(Extracted records)
_____

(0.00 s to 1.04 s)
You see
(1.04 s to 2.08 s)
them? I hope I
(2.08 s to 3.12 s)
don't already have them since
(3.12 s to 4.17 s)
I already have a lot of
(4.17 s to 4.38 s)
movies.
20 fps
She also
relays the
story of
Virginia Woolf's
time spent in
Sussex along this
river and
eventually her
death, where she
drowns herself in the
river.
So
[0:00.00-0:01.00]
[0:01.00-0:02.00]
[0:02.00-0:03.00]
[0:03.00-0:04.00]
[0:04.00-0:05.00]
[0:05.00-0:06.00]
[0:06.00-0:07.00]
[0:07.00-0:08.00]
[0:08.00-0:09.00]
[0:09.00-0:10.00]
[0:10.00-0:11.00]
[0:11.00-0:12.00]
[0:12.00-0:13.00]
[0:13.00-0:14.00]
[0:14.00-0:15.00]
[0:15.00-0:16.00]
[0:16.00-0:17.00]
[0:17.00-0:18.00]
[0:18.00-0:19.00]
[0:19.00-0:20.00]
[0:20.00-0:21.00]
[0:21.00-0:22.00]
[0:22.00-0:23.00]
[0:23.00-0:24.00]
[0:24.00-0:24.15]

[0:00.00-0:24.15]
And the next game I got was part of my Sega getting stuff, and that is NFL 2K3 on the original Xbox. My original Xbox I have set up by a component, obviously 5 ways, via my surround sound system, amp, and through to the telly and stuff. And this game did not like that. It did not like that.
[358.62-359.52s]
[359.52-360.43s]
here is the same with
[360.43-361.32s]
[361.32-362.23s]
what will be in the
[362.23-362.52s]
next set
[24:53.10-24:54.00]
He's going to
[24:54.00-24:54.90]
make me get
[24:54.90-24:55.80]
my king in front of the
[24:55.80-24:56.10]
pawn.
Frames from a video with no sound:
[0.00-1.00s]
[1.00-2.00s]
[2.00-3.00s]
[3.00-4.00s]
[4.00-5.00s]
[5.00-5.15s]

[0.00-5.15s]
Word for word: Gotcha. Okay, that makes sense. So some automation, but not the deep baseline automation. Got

_____

→ TASK PROMPT
Only the lines from the one that contains "[0:03.00-0:04.00]" to the end of the data should be output, exactly as they appear.

→ RESULT OF THE EXERCISE
[0:03.00-0:04.00]
[0:04.00-0:05.00]
[0:05.00-0:06.00]
[0:06.00-0:07.00]
[0:07.00-0:08.00]
[0:08.00-0:09.00]
[0:09.00-0:10.00]
[0:10.00-0:11.00]
[0:11.00-0:12.00]
[0:12.00-0:13.00]
[0:13.00-0:14.00]
[0:14.00-0:15.00]
[0:15.00-0:16.00]
[0:16.00-0:17.00]
[0:17.00-0:18.00]
[0:18.00-0:19.00]
[0:19.00-0:20.00]
[0:20.00-0:21.00]
[0:21.00-0:22.00]
[0:22.00-0:23.00]
[0:23.00-0:24.00]
[0:24.00-0:24.15]

[0:00.00-0:24.15]
And the next game I got was part of my Sega getting stuff, and that is NFL 2K3 on the original Xbox. My original Xbox I have set up by a component, obviously 5 ways, via my surround sound system, amp, and through to the telly and stuff. And this game did not like that. It did not like that.
[358.62-359.52s]
[359.52-360.43s]
here is the same with
[360.43-361.32s]
[361.32-362.23s]
what will be in the
[362.23-362.52s]
next set
[24:53.10-24:54.00]
He's going to
[24:54.00-24:54.90]
make me get
[24:54.90-24:55.80]
my king in front of the
[24:55.80-24:56.10]
pawn.
Frames from a video with no sound:
[0.00-1.00s]
[1.00-2.00s]
[2.00-3.00s]
[3.00-4.00s]
[4.00-5.00s]
[5.00-5.15s]

[0.00-5.15s]
Word for word: Gotcha. Okay, that makes sense. So some automation, but not the deep baseline automation. Got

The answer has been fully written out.